Intanto a Bologna è stato firmato il protocollo d'intesa per una sperimentazione di servizi di supporto al lavoro autonomo. A siglare l'accordo, il presidente della Regione Emilia Romagna, Stefano Bonaccini, la presidente regionale di Confprofessioni, Maria Pungetti, e il presidente del Comitato unitario professioni dell'Emilia Romagna Alberto Talamo. Intesa che riguarda anche l'Agenzia regionale del lavoro. Tra gli altri punti, il documento prevede l'apertura di sportelli per il lavoro autonomo, in via sperimentale, nei Centri per l'impiego dei capoluoghi di provincia e della Città metropolitana di Bologna. Gli sportelli dovranno offrire servizi di supporto alla creazione di lavoro autonomo, anche mediante attività di informazione e orientamento alle opportunità di lavoro autonomo sul territorio regionale, per persone in cerca di prima o nuova occupazione, con priorità agli utenti che dichiarino di aver svolto esperienze di lavoro autonomo e attività libero professionale.

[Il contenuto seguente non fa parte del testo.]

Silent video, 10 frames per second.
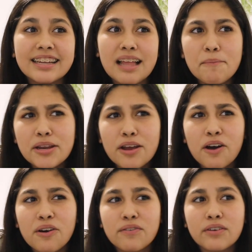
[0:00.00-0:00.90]
Let me
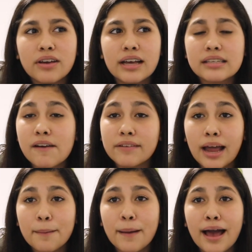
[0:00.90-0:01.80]
know if you guys have an
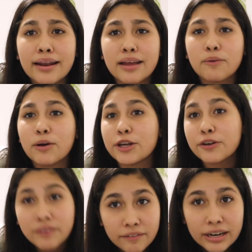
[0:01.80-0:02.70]
iPad and what
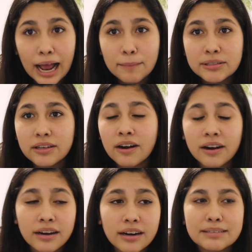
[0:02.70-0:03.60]
your favorite apps
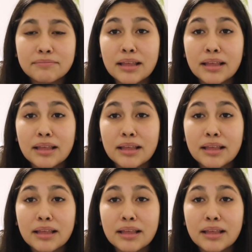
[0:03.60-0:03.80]
are.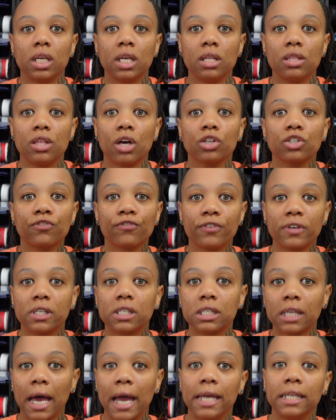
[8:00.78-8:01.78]
in those
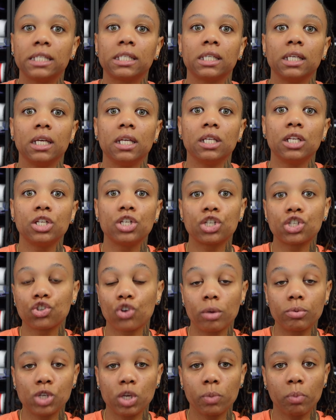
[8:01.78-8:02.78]
foot sites in the
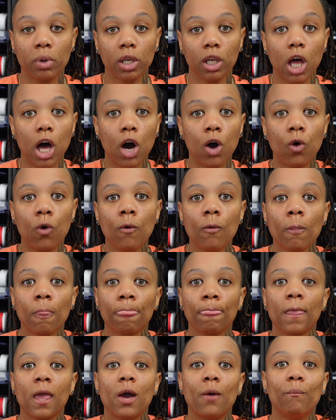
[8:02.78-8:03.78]
description below,
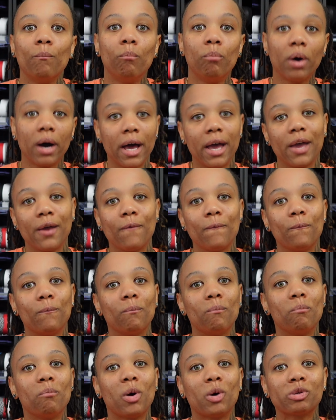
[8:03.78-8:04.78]
but
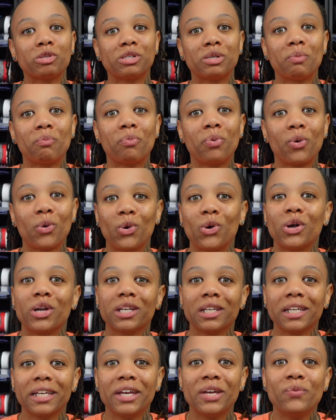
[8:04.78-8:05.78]
most
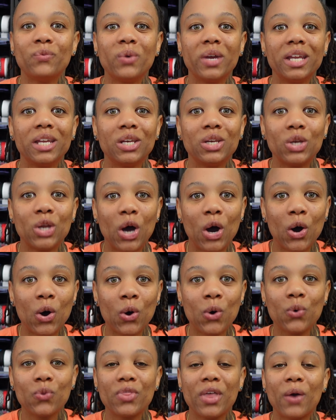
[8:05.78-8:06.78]
importantly, we
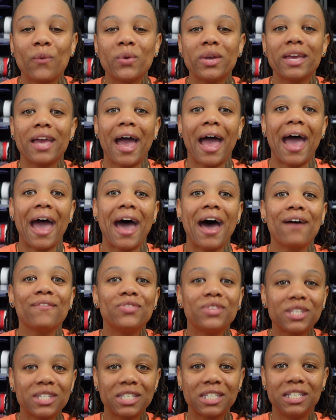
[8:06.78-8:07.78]
know that we
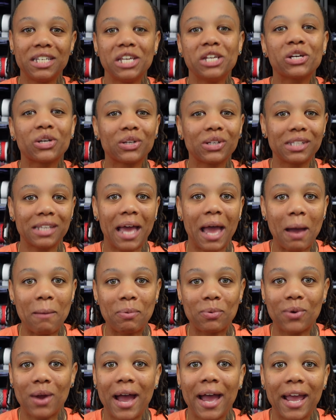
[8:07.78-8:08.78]
have the sneakers
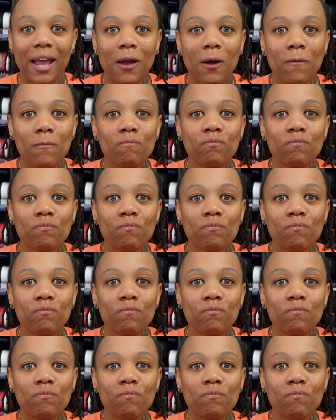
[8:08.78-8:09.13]
app, right?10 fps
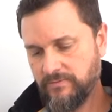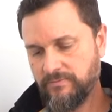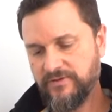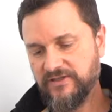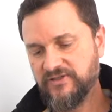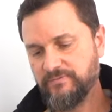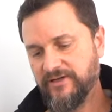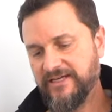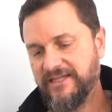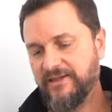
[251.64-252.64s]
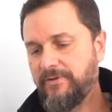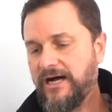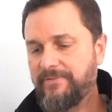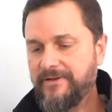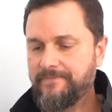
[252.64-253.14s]
Put the spring in the
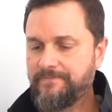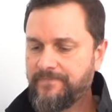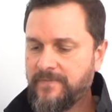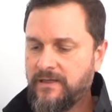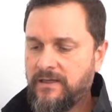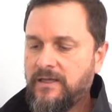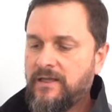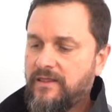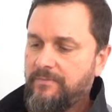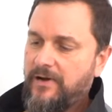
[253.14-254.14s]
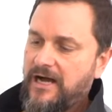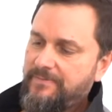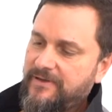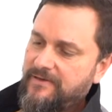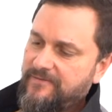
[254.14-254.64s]
poppet. The
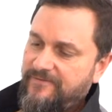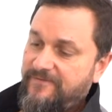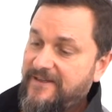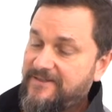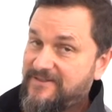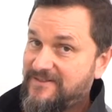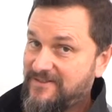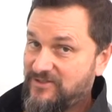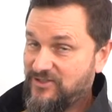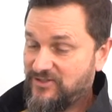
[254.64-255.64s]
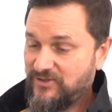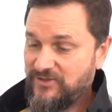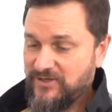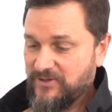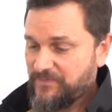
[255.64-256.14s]
poppet fits, just so
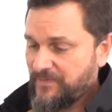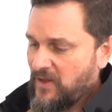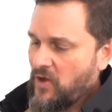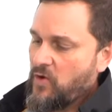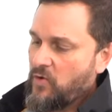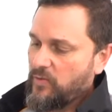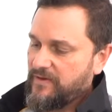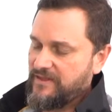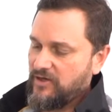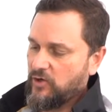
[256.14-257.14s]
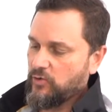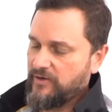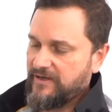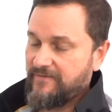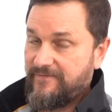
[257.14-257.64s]
you know, with the
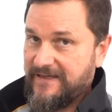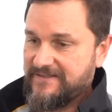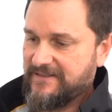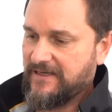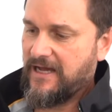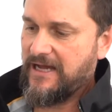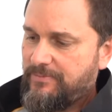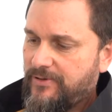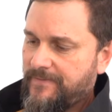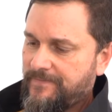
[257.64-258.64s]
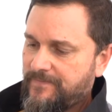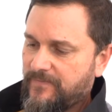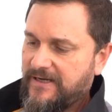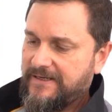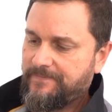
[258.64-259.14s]
O-ring facing up,
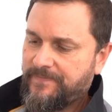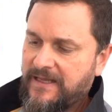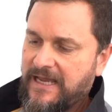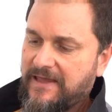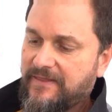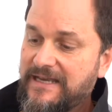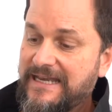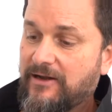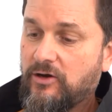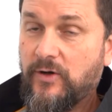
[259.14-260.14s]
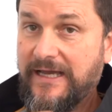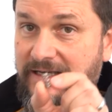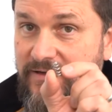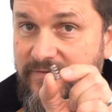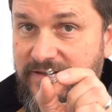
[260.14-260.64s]
right? And the narrow
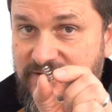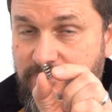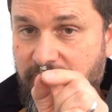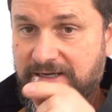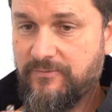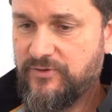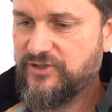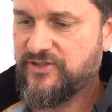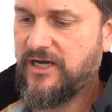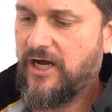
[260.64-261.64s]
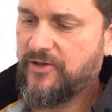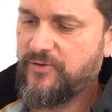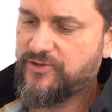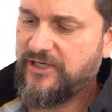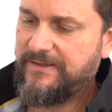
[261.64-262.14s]
end of this spring, which is
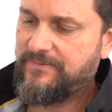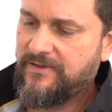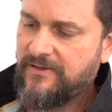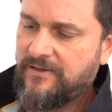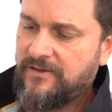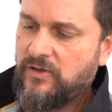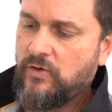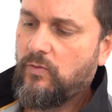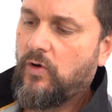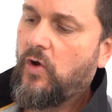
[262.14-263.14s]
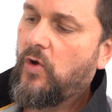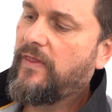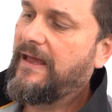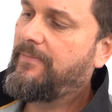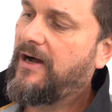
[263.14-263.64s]
conical shaped, will
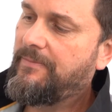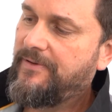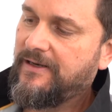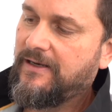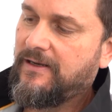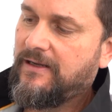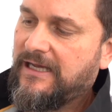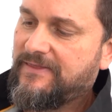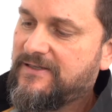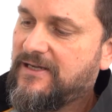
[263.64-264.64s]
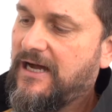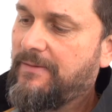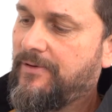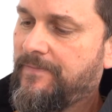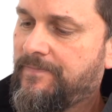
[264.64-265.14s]
hold that poppet at the top.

In Emilia Romagna due professionisti su tre hanno un titolo di laurea o post-laurea, circa il 70% è iscritto a un Ordine professionale, quasi quattro su dieci sono donne e il 18% è anche datore di lavoro, ha cioè dei dipendenti. È la fotografia dei liberi professionisti emiliano-romagnoli, un "esercito" di circa 110mila persone (il 6% degli occupati in regione, 8% di quelli attivi in Italia), che tocca quota 120mila unità se si include anche chi svolge la professione come attività secondaria. Gli occupati liberi professionisti, con un aumento del 15% nel 2017, sono cresciuti dal 2008 più di tutte le altre tipologie lavorative (dipendenti e indipendenti) di pari passo alla consistente crescita del settore dei servizi alle imprese. La metà di loro (49%) lavora nelle attività immobiliari, dei servizi alle imprese nonché attività professionali e imprenditoriali tra cui sono comprese attività legali, amministrative, gestionali, professioni tecniche e di tipo scientifico. I dati sono contenuti nel Rapporto curato da Ervet su Occupazione indipendente e liberi professionisti, presentato oggi a Bologna nella sede della Regione Emilia-Romagna.